第13話 ある村の壊滅と謎の二人

ある遠く離れた町にて


その町は荒れ果ていたるところに町人の死体が転がっていた。




「ねーやっぱここにあんの嘘なんじゃないの?」




「知らない、私に聞くな」




「ちぇー…」




謎の女は近くにある死体を蹴飛ばした。




「ひぃ…」




崩れかけた壁に身を潜めその現場を目撃した町の子供が思わず声を上げ腰を抜かしてしまった。


その拍子にガラガラッと瓦礫が動き音がなってしまう。




「あれー?まだ誰かいたのー?」




女は音のした方を見ると崩れかけた壁を魔法で跡形もなく消した。子供を見つけると笑顔で近寄った。

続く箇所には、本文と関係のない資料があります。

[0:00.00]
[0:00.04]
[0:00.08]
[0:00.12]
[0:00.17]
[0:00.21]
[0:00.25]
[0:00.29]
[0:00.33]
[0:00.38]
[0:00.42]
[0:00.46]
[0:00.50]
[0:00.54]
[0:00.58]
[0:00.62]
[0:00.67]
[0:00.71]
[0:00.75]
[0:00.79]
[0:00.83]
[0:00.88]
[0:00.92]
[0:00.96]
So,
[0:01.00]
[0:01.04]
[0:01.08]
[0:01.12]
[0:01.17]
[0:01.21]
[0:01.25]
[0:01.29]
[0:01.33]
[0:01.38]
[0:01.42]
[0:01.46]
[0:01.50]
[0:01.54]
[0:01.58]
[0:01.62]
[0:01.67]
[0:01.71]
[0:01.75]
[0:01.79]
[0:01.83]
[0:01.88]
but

子供は腰が抜け恐怖のあまり震えが止まらず動けずにいた。




「ねーこれの場所分かる?」




女は子供に本を見せた。




「し…知らないよ!来ないでよ!町めちゃめちゃにしたくせに!お父さん殺したくせに!」




子供は涙を浮かべながら女に訴えた。




「そっかーごめんねーじゃあ君は助けてあげるから。ほら、手つなご?」




女は子供に手を差し伸べた。


子供はその手をパンッと叩き繋ぐ意思はない事を表した。


女は叩かれた手を抑え手をじっと見た。




「ふざけんじゃねぇよ!お前に助けられたっていい事ないよ!」




子供は女を睨みつけた。近くにある瓦礫を手に取り、立ち上がり女に立ち向かおうとした。

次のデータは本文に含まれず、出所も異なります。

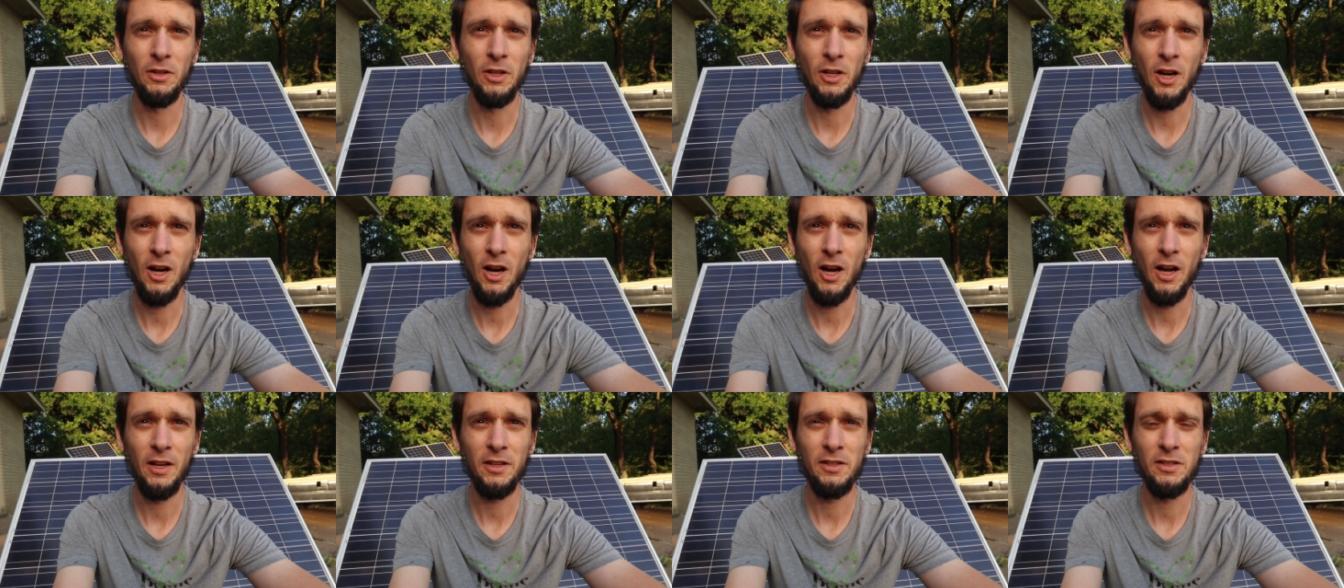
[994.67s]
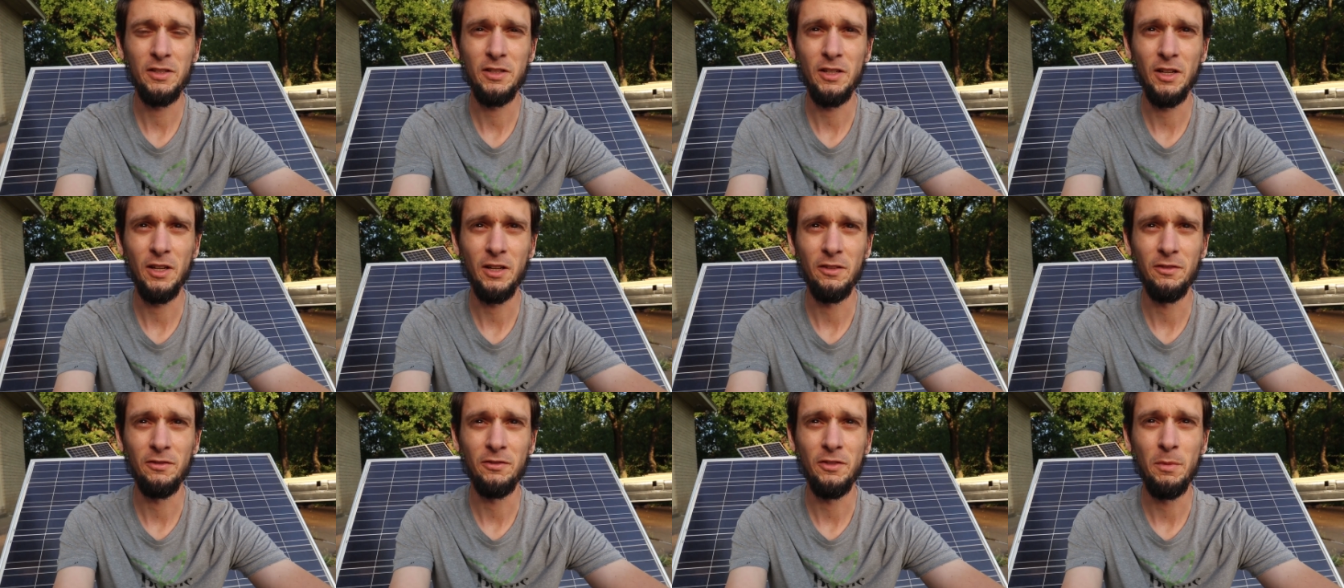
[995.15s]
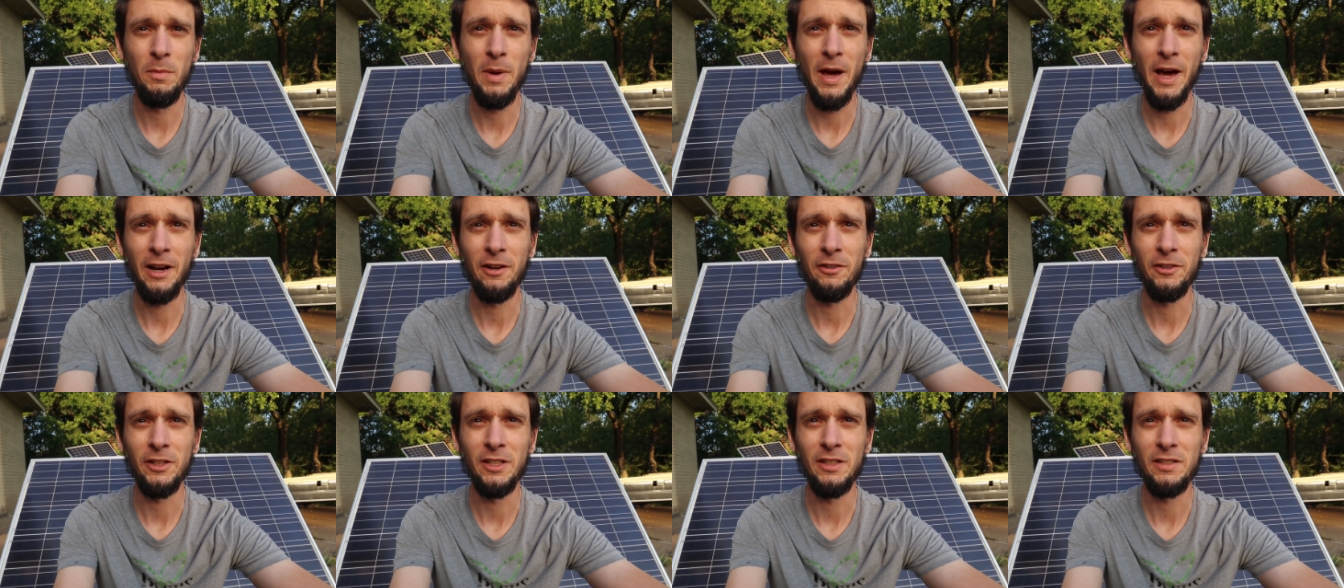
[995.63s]
the cost of the
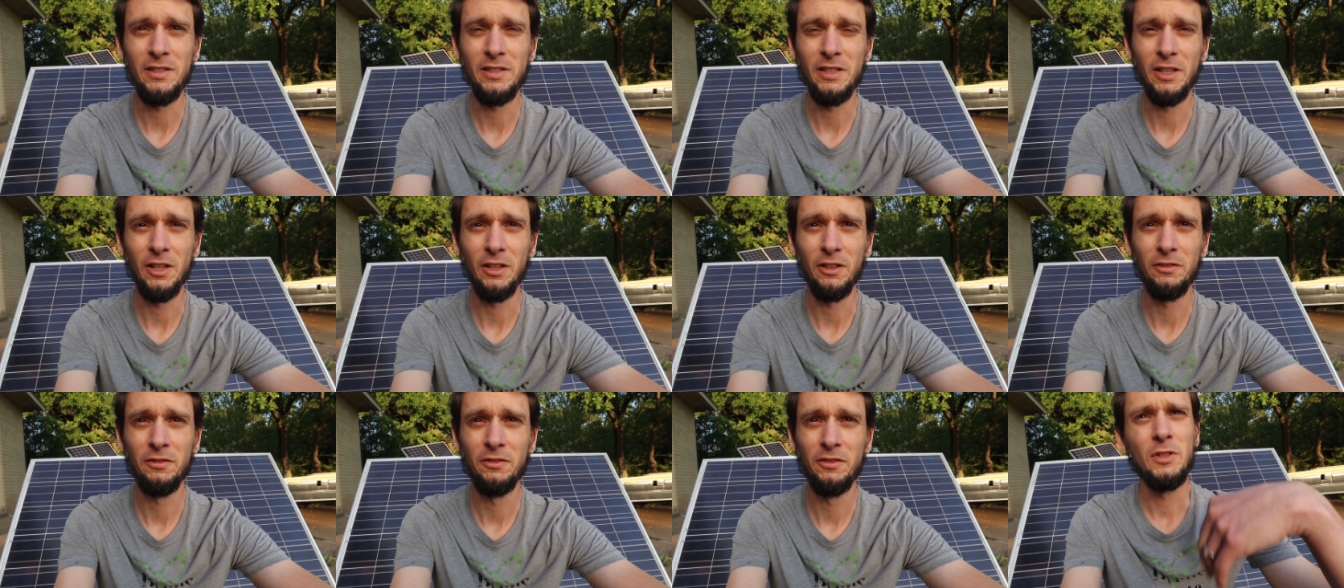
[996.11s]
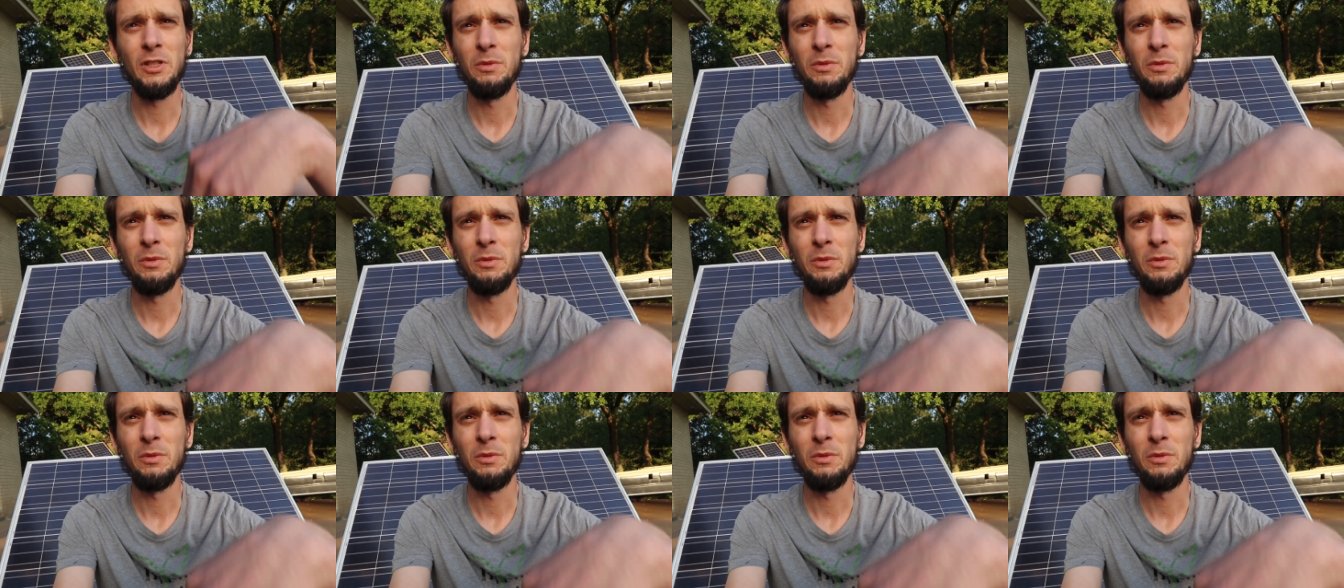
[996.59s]
battery itself.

女は叩かれた手を抑えたまま子供の事を見てニヤリと笑った。




「あはははははははははは!君面白いね!君のそういうの好きだよ!でもね?」




女は子供に近づき、顔を近づけた。




「そんなので何ができるの?」




女は子供に近づき耳元で囁いた。




「…っ!うわあああああああ!」




子供は女に攻撃を仕掛けたがヒュンと女は後ろに下がり避けられてしまった。




「あーあー残念、当たらなかったねー。ねえ、殺っていいよ」




女は隣にいる女にそう言うと子供から距離を置き姿を消した。




「おっ…おい!待て!逃げんの…っ!」




チャキッ




隣にいた女は子供の腹部にボーガンを向け無表情で子供を見た。


その距離は三歩歩いたらボーガンが体に当たってしまうほどの距離だ。




「……」




バズン!




女は無表情のままボーガンを撃った。


ボーガンの矢は子供の腹部に深く突き刺さり貫通する一歩手前まで刺さっていた。




「あなたはいい実験材料になる予定だったのに…残念だわ…」




そう言い残すと女もすうっと姿を消した。


子供はドサッと地面に倒れる。


ポツポツと雨が降り始め辺りは薄暗くなった。


子供は残り少ない力を振り絞り腹部を触り傷口を撫でる。




「はは…やっぱ痛いなぁ…これで…お父さんに会えるのかな…あいつ無事か…っ!」




ドグンと体に衝撃が走った。


腹部の傷とは比べ物にならない程の痛みが少しずつ押し寄せてくる。




「う…ううう…うああああああああ!」




あまりの痛さに歯ぎしりをし、口から少量だが血が出続ける。


何かに体を蝕まれる感覚だ。


痛い。苦しい。息ができない。


少し痛みが引き力を振り絞り起き上がった。


手を見ると震えていた。




「ゴハァ…!…なん…だよ…こ…れ…」




吐血した。血に混じり何かが動いているのが見えた。


何かの幼虫だ。




「うわぁああああああああ!!」




子供は吐血したものを見て驚いた。


だがもう一度見た時には幼虫はいなかった。




「…あれ…なんだったんだ…さっき…」




子供は不思議に思ったがそれと同時に自分の意識が遠のく感覚がし始め体の力が一気に抜け倒れ込んだ。


そして少しずつ目の前が真っ暗になった。




その後子供はピクリとも動かなくなった。